Out of two thick volumes of research and calculations come these stark conclusions:

• Under drought year conditions, the state's 1995 shortage is 5.2 million acre-feet, while an average water year shortage is 1.6 maf.

• If no action is taken to improve the reliability of the state's water supply, by 2020 Californians will be short 5.2 maf during a drought and 2.9 maf in an average year.

However there is still hope that these shortages can be reduced — that is, only if a truce is declared in California's water wars.

Shortages and Solutions
By 2020, the Department of Finance forecasts that California's present population of over 32 million people will grow to 47.5 million. This amount is roughly equivalent to the total number of the people living in Arizona, Nevada, Oregon, Idaho, Wyoming, Colorado, and Utah.

Water shortages will vary for each of the state's ten major hydrologic regions. Those regions with more money and prepared plans, and less dependence on imported water supplies will fare better. Overall such deficits will inevitably impact California's economy and could endanger public health and safety. With not much water available for the environment, habitats will suffer, as will the fish and wildlife that depend on them.

"The magnitude of potential shortages, especially drought year shortages, demonstrates the urgency of taking action," Bulletin 160-98 states. "The do-nothing alternative is not an alternative that will meet the needs of 47.5 million Californians in 2020."

In the next two decades, water demands will increase about one and a half times for the urban sector (homes, government, and businesses). A healthy environment will need one million acre-feet more. And farmers will reduce their requirements by little more than 2 maf.

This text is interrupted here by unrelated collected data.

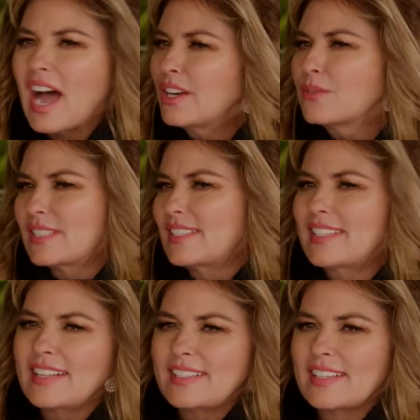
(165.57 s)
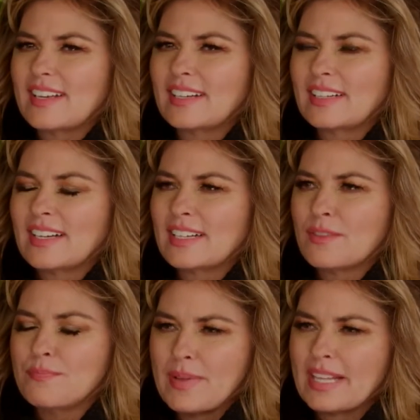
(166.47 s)
I don't sense a, a
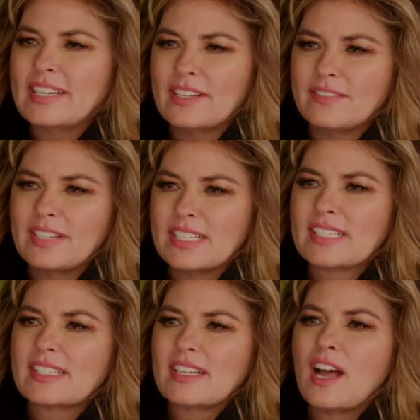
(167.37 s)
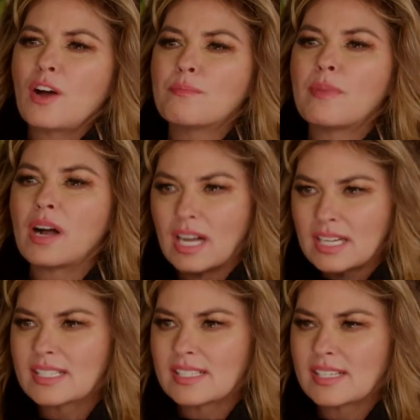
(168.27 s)
competitiveness among
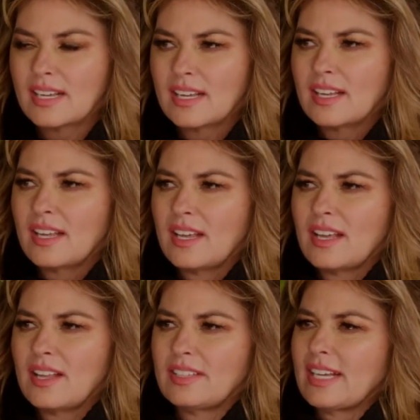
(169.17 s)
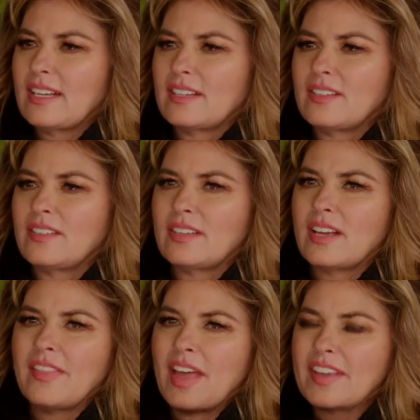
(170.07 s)
us. Like,
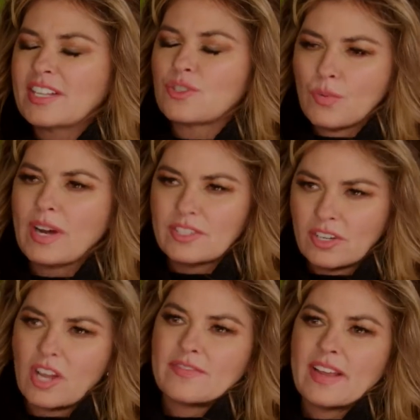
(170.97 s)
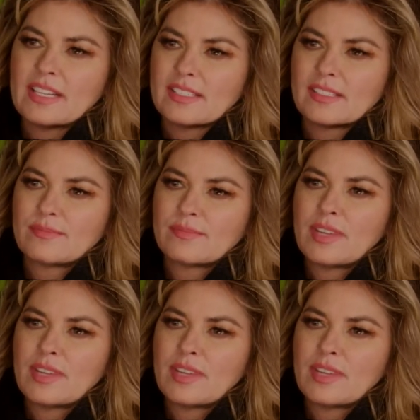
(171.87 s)
I, I think it's rare to Las Vegas.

Many of the solutions to reduce the shortages require action by the state's water purveyors, the local agencies that provide about 70 percent of California's developed water.

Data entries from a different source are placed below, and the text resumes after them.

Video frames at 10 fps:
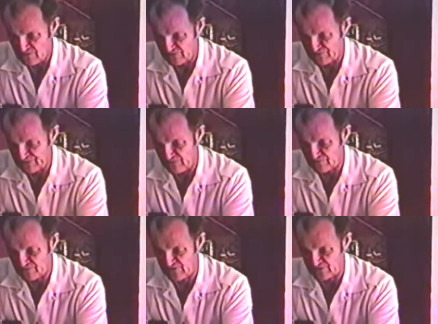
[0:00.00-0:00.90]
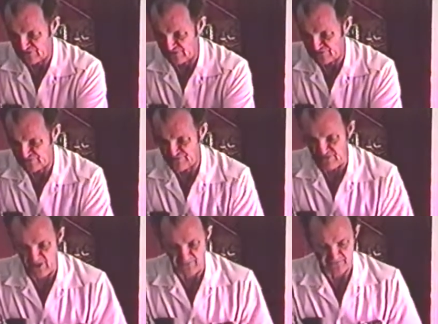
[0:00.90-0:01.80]
the same today as, as it ever
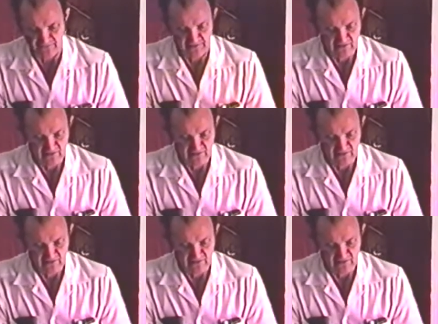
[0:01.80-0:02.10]
happened.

"If water purveyors statewide—at all levels of government—implement actions likely to be taken by 2020, forecasted water shortages would be reduced, but not eliminated," the bulletin reports.

With improvements made by 2020, water shortages could diminish by 1.3 maf during droughts and 0.2 maf in average years.

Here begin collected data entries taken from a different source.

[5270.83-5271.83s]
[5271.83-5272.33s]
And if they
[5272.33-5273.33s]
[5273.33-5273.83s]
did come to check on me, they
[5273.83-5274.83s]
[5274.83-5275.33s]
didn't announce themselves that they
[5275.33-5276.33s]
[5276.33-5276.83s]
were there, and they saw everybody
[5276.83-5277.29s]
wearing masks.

However, such measures will be costly and require many and varied water management approaches. "There is not one magic bullet" that will solve the water dilemma, according to the 1998 update. All options must be considered. Among them, Bulletin 160-98 mentions CALFED's efforts to fix the Delta and develop new water supplies, urban and agricultural water conservation, the implementation of California's 4.4 Plan to reduce its use of the Colorado river water, increased use of water transfers and exchanges, projects to improve State Water Project water supply reliability, DWR's drought water bank, land retirement on the westside of San Joaquin Valley, and two new multipurpose reservoirs.

A Truce in the Water Wars
All of these potential actions will amount to nothing without cooperation among the warring factions of the state's water wars. Until the Bay-Delta Accord was signed in 1994, urban, agricultural and environmental sectors blamed each other for shortages, water quality problems, and environmental damages. Each focused on its own needs, seeking to increase their portion of available water resources.

To face the future with productive results, all of the state's water using sectors must work together and respect the needs of others as legitimate. The bulletin calls for those involved to continue the "new spirit" created by the Bay-Delta Accord "of fostering cooperation and consensus rather than competition and conflict.

"Such an approach will be increasingly necessary, given the magnitude of the water shortages facing California. Mutual accommodation of each others' needs is especially important in drought years, when water purveyors face the greatest water supply challenges."

Ending on a positive note, Bulletin 160-98 concludes, "With continued efforts to prepare for the future, California can have safe and reliable water supplies for urban areas, adequate long-term water supplies to maintain the state's agricultural economy, and restoration and protection of fish and wildlife habitat."

With public review of Bulletin 160-98 completed during February and March, a final version will be published in late 1998.